Normally, I wouldn’t write a whole post about a bit of unsolicited advice on Twitter, but I’ve been thinking about this for a few days still, so here you go.
A few days ago, there was a very good article in the Guardian about racism in romance novels and the romance novel community. A small part of that highlighted a letter written to the author of a romance novel with black characters from a white romance author which read, basically, “I didn’t realize that black people fell in love; I thought it was all just sex.”
If your reaction to that is “WTF” then you’re not alone. An author I respect a lot had the same reaction, and I replied noting that the same thing has happened with gay romances:
A couple people responded and there was a discussion; the author engaged as well.
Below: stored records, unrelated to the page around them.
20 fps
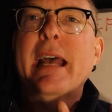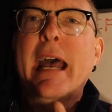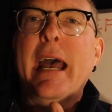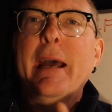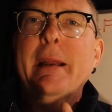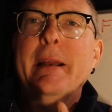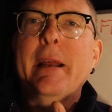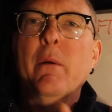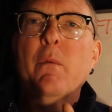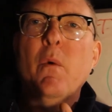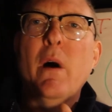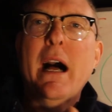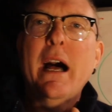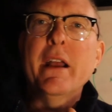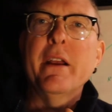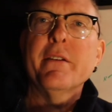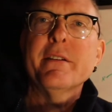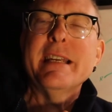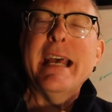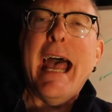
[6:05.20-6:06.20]
that. And
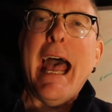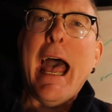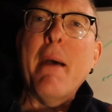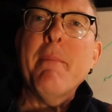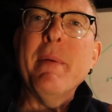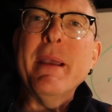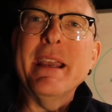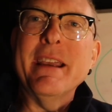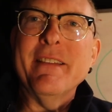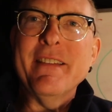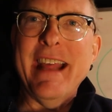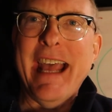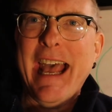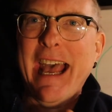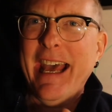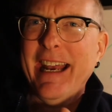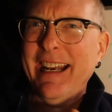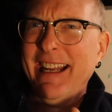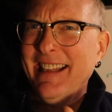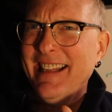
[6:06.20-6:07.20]
while you're tapping in
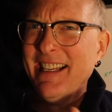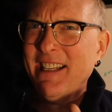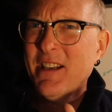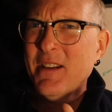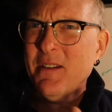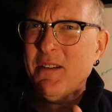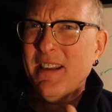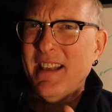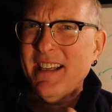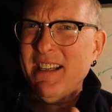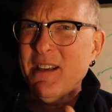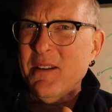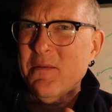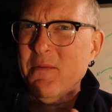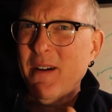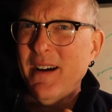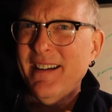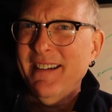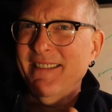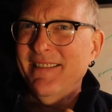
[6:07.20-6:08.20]
that, and this is
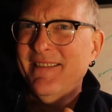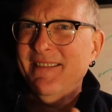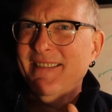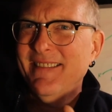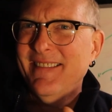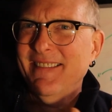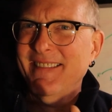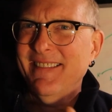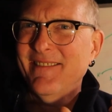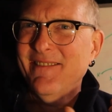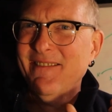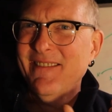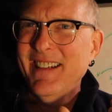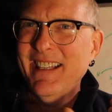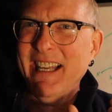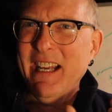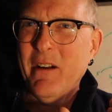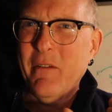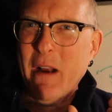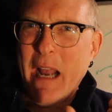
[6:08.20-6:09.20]
what
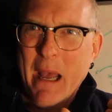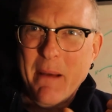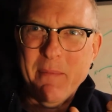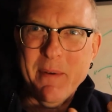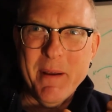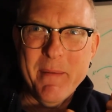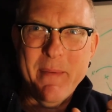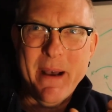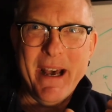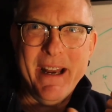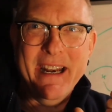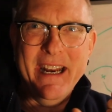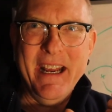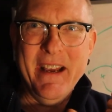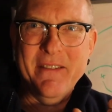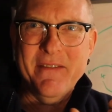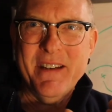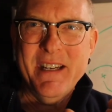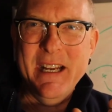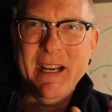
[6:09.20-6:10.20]
really grabbed me about
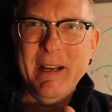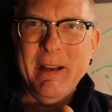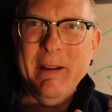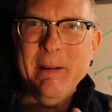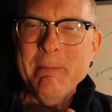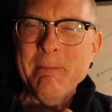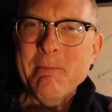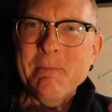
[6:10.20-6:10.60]
EFT,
One of the replies I got, though, suggested that I shouldn’t have jumped into her thread:
I really think that this suggestion was made in good faith, so please don’t go target the poster. I haven’t responded yet because I wanted to get some thoughts in order here before I do.
So the thing about this is–and again, I don’t believe that the person meant it this way–this echoes a tactic that the majority often uses to keep disadvantaged groups from gaining more power. “Yes,” they say, “racism is a problem and homophobia is a problem, but they are separate problems. Let’s not discuss them together.”
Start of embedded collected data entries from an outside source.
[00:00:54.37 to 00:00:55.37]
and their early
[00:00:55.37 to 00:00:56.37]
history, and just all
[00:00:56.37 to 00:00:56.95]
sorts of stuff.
Certainly there are aspects of any marginalization that are unique. But the reason the people in power want to keep those discussions separate is that if these different groups shared their experiences, saw what they had in common, and developed empathy for each other, they would start to embrace each other’s causes. And minorities are a majority in this country. It serves the people in power better to have this group think themselves separate from this other group, neither of them interested in helping this third group.
“Intersectionality” is a term initially coined to talk about the problems women of color faced–different from white women or men of color, but related to both. It’s expanded a bit to mean any way in which the problems of disadvantaged groups overlap. Of course gay men should fight against racism because some gay men are black, right? But also, we should fight against racism because it’s wrong, and we should empathize with it because we get demonized as well. Not in the same way nor to the same extent in many areas, but enough that we should be able to empathize with people of color, women, non-Christian people, trans and non-binary people, disabled people, and any other groups pushed to the fringes. We should be able to share our stories.
Of course there are boundaries, right? Don’t jump in and make every conversation about you. But I personally will always be open to any disadvantaged people sharing their experiences and I will always want to further the conversation about how we can help all of us, not just some of us. As with anyone, there will be problems you can relate to and problems you can’t, but that doesn’t mean you can’t listen and empathize. And if someone’s having an in-depth discussion of how to handle a specific problem, use your judgment about whether your experiences are applicable or appropriate to share.
But when someone’s just literally going “WTF,” I think it’s okay to share your own “WTF” stories. And for the record, if I’m discussing homophobia or any other issues, feel free to jump in and talk about your own experiences. I want to know what everyone else is going through.